**EXERCISE GOAL**
Return each record word for word, keeping none of its pictures.

Segment Start: DATA IN THIS EXERCISE

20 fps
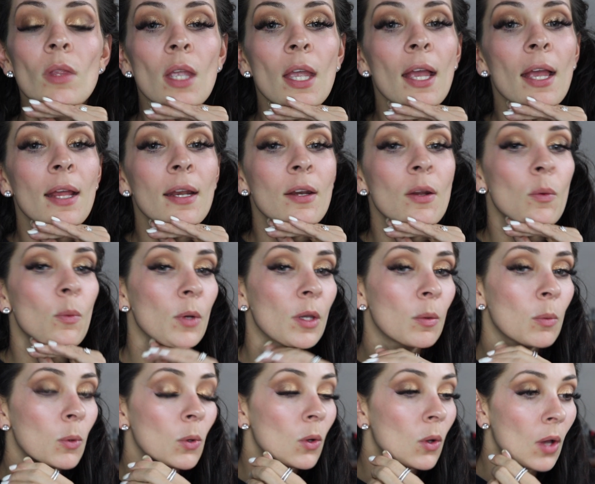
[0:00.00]
And
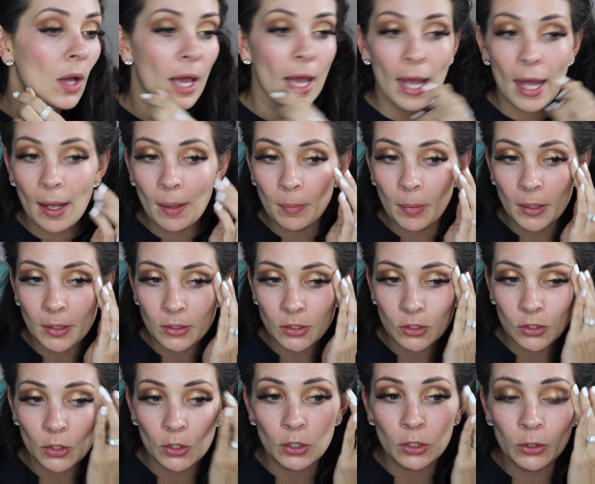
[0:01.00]
we will
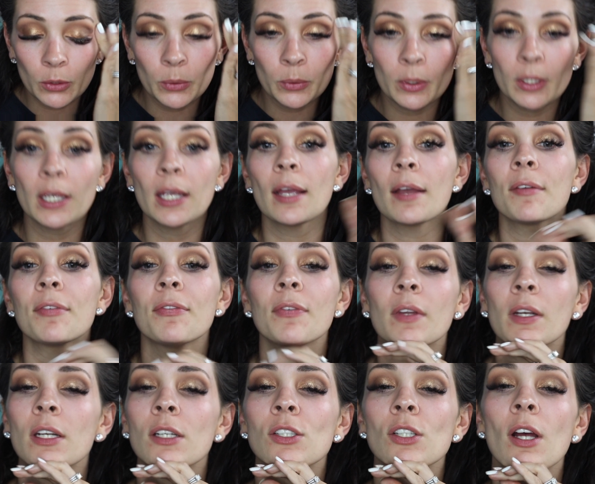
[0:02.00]
absolutely
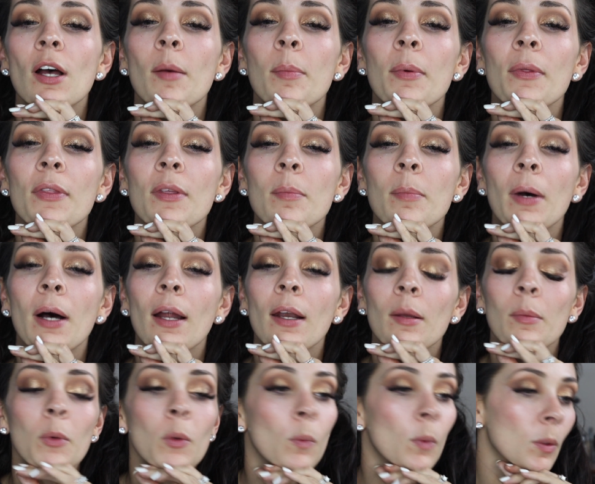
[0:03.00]
finish up the
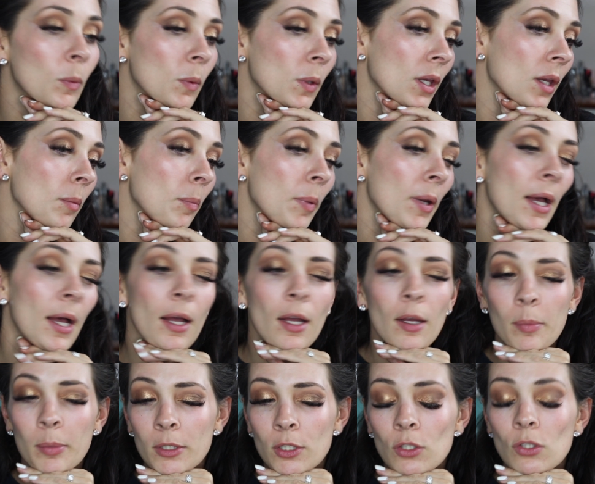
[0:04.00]
bottom when we get
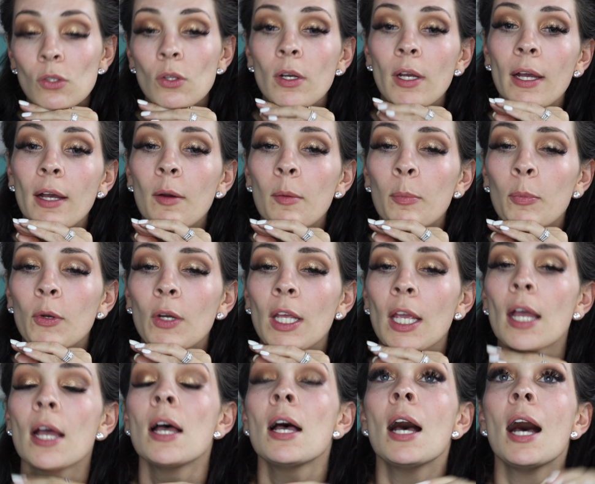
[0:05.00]
back, but just look how
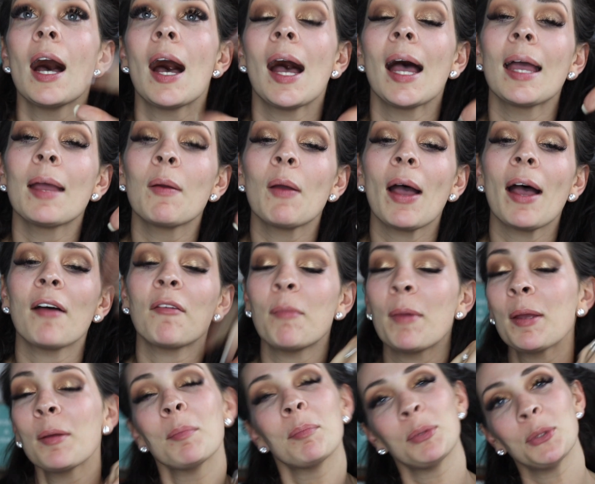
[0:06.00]
pretty. I have
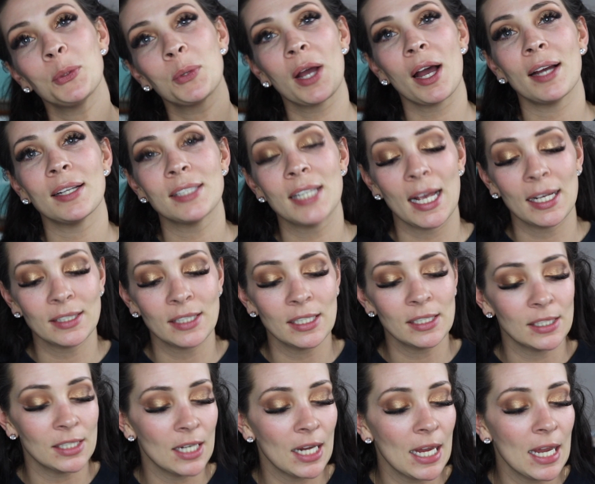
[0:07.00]
my blue contacts
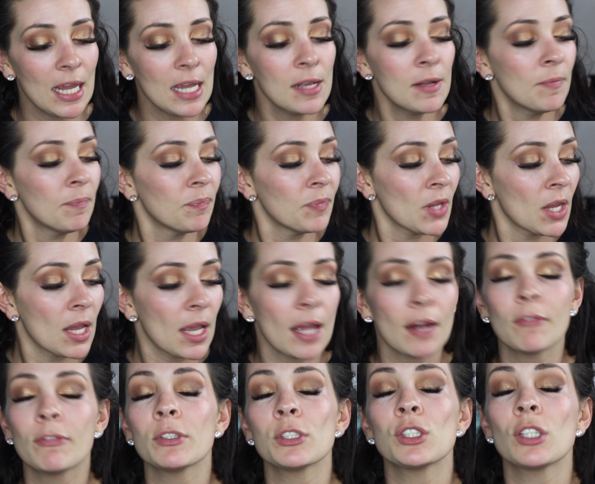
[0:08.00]
in tonight,
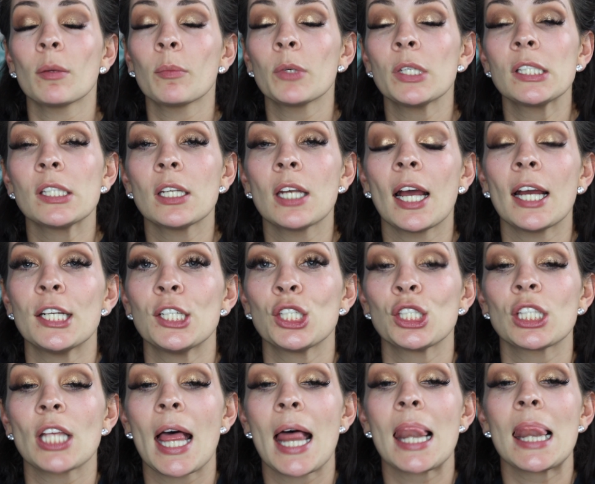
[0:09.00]
and for some reason, I
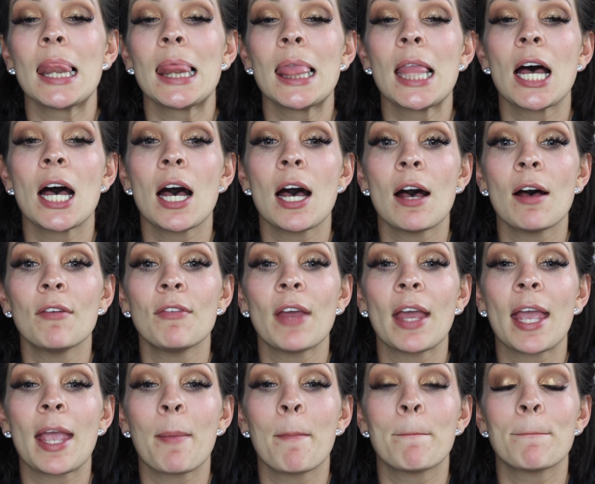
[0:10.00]
just love
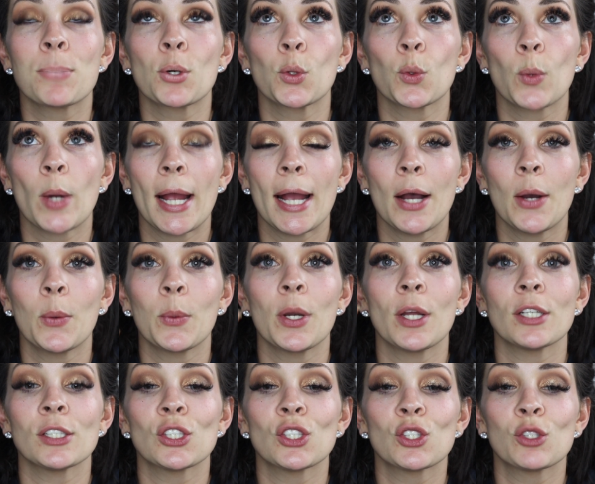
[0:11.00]
a
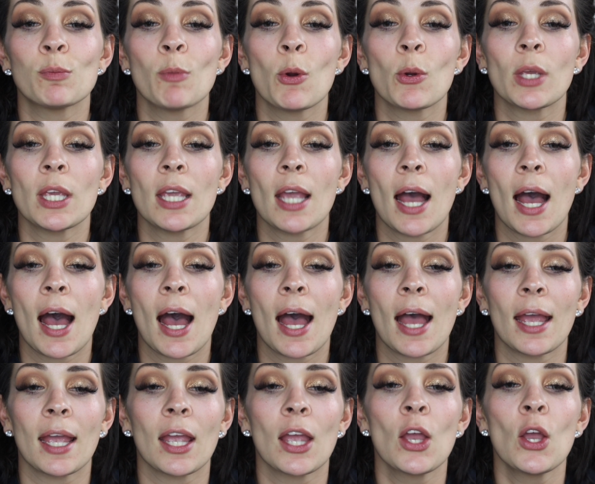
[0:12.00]
brown smoky
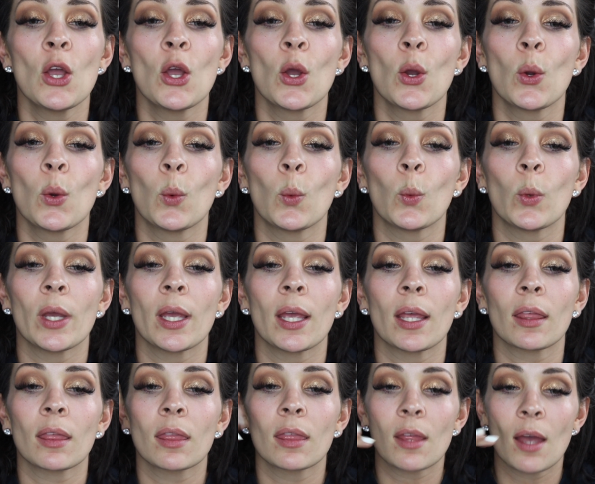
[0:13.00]
eye
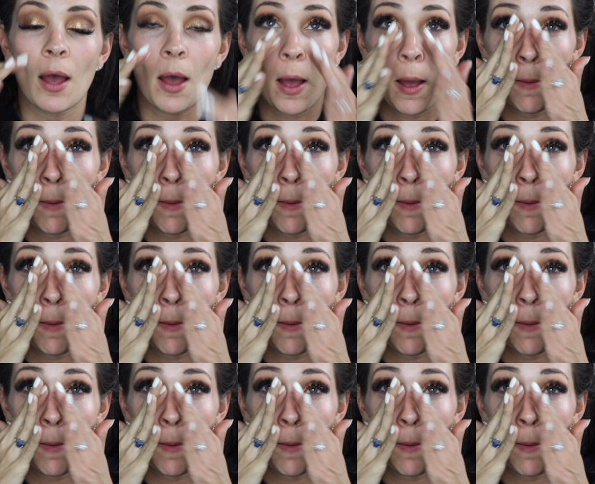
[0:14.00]
with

Segment End: DATA IN THIS EXERCISE

**COMPLETED EXERCISE**
20 fps
[0:00.00]
And
[0:01.00]
we will
[0:02.00]
absolutely
[0:03.00]
finish up the
[0:04.00]
bottom when we get
[0:05.00]
back, but just look how
[0:06.00]
pretty. I have
[0:07.00]
my blue contacts
[0:08.00]
in tonight,
[0:09.00]
and for some reason, I
[0:10.00]
just love
[0:11.00]
a
[0:12.00]
brown smoky
[0:13.00]
eye
[0:14.00]
with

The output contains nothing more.